On the sedgy, low-lying Sasco links (Fairfield, Conn.) eight amateur golf notables of both sexes held a private pre-championship showing of their wares. They had been lured thither by kind invitations, by promises of silver putters, bronze, silver and golden golf balls as prizes.
Attention centered on three of the women, the Big Three of the National women’s title play that would begin at Providence, R. I., Sept. 1: National Champion Edith Cummings, Miss Glenna Collett (1922 champion), Miss Marion Hollins (1921 champion). Mrs. Quentin Feitner (six-time Metropolitan champion) was the fourth. The men were National Champion Max R. Marston, onetime champions Francis Ouimet and Jess Sweetser, French champion John G. Anderson.

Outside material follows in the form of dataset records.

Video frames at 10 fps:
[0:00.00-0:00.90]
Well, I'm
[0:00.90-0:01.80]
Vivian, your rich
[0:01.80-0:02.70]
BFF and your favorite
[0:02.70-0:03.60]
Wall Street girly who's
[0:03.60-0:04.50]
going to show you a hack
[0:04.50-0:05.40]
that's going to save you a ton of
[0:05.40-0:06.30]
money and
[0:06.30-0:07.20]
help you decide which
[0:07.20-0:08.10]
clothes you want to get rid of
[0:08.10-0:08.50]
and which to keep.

First the four women played together. The Misses Cummings and Hollins routed Miss Collett and Mrs. Feitner in a slow-moving best ball affair. Stalwart Miss Hollins seemed sound and solid in every department of her game; Miss Cummings was brilliant but a touch patchy. Sombre Glenna Collett, either bored by the slow pace or indifferent to the matter in hand, played a casual round.
Then the men “spotted” the women five bisques† each and played them individual matches. As the two National champions went into battle, Miss Cummings was heard to taunt Mr. Marston: “Why, Max, no man in the world can give me five bisques and get away with it!”

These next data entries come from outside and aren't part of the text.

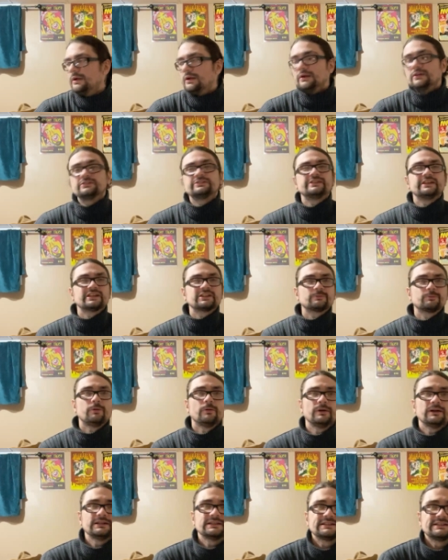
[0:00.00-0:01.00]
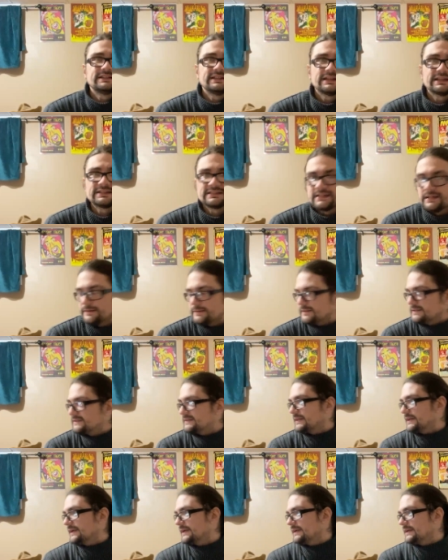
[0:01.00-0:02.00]
6.6 out of
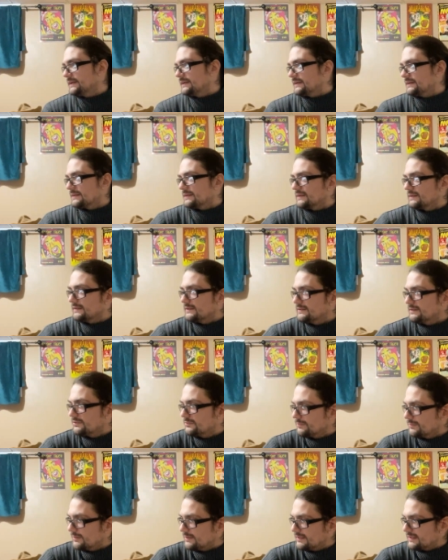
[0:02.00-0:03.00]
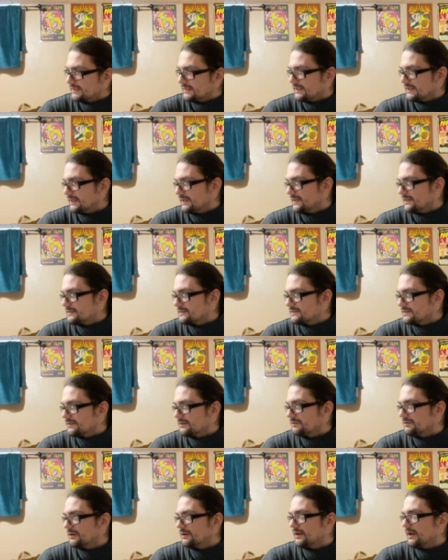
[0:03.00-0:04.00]
10 is what it gets
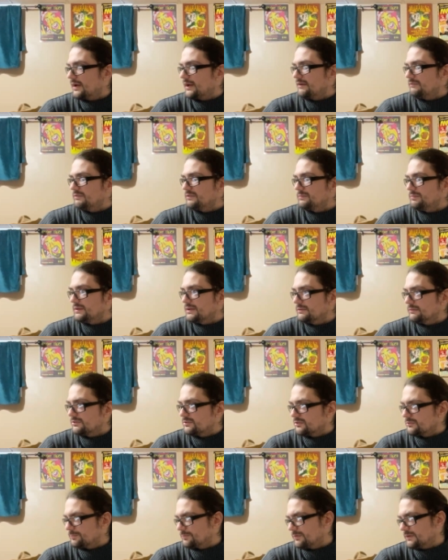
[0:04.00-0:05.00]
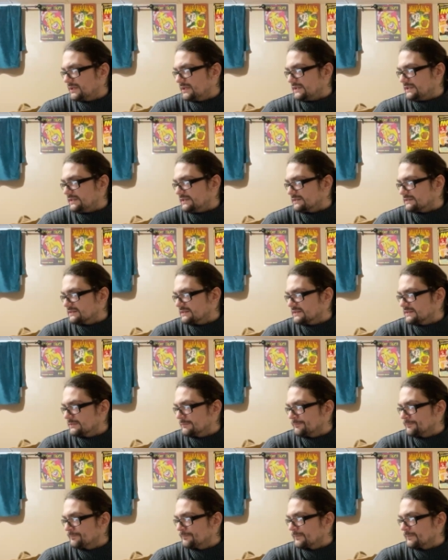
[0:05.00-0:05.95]
on IMDb, which is pretty decent.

She recalled beating Marston in similar matches at Garden City in 1923, at Philadelphia in 1923; and whatever “Indian sign” she had on him then, she still possessed. Confused, Marston topped drives, missed putts, was beaten 3 and 2 with only three bisques used against him. The rest of the men won.

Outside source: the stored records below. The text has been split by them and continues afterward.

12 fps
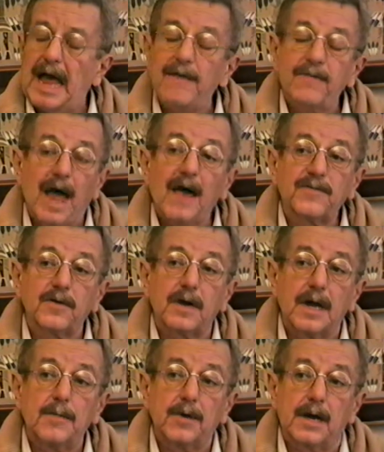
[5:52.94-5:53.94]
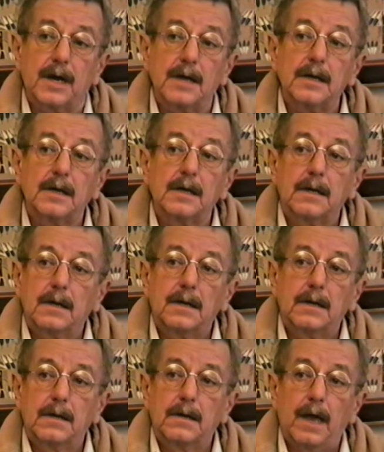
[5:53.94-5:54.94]
after Labor Day,
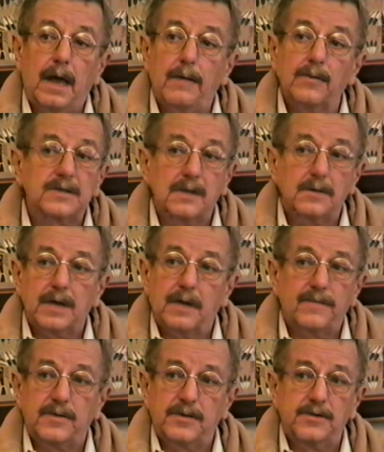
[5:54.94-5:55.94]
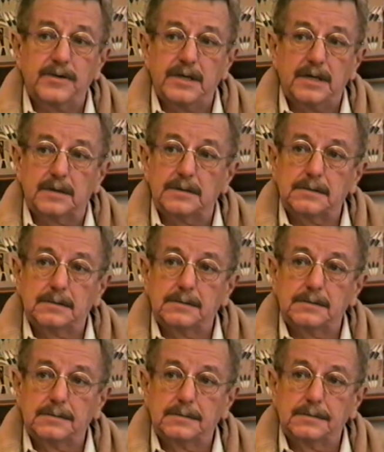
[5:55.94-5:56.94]
it was sold out for 2 years.
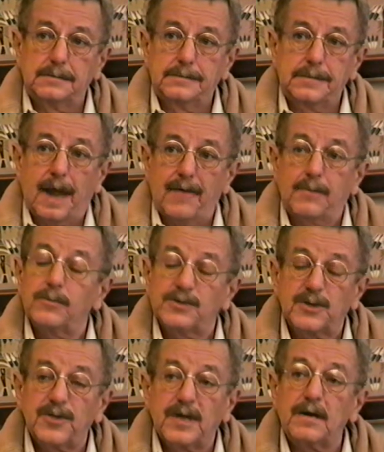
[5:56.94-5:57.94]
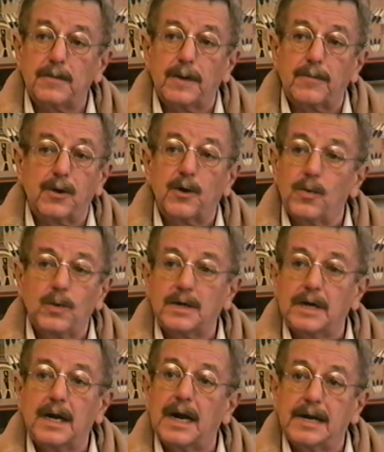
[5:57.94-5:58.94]
And it was the theater people who
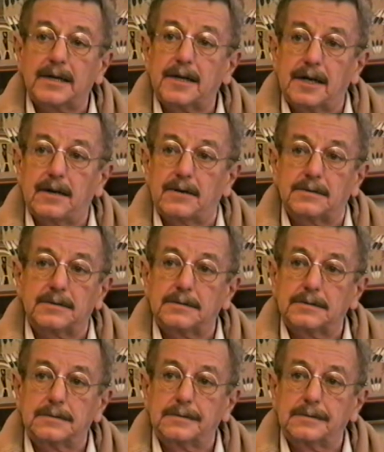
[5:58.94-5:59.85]
wouldn't let it close.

The mixed foursomes were last, “Little Glenna” and “Big Jess” carrying off the golden golf balls. In these matches, where the men and women took alternate shots with the same ball, it was remarked how little difference there is between the best play of crack golfers of either sex. Miss Collett and Miss Hollins, powerful hitters, were pounding their tee shots 215 to 230 yards — far enough for any man. At pitching and short approaches to the pin, all the women were as accurate as the men. Miss Cummings perhaps more so. Her mashie-niblic manipulation is her chef d’oeuvre. Miss Collett’s putting was deadlier than any save steady Ouimet’s.
It was in consistency and in play through the fairway that the discrepancies appeared. No woman can get a man’s distance with brassie or iron out of a cuppy lie. Few women can play as many consecutive good shots as a man without “cracking.”
†A bisque is a handicap stroke given in match play that may be used by its recipient on any hole he elects. Recipient must, however, state his intention of using the stroke before playing the next hole.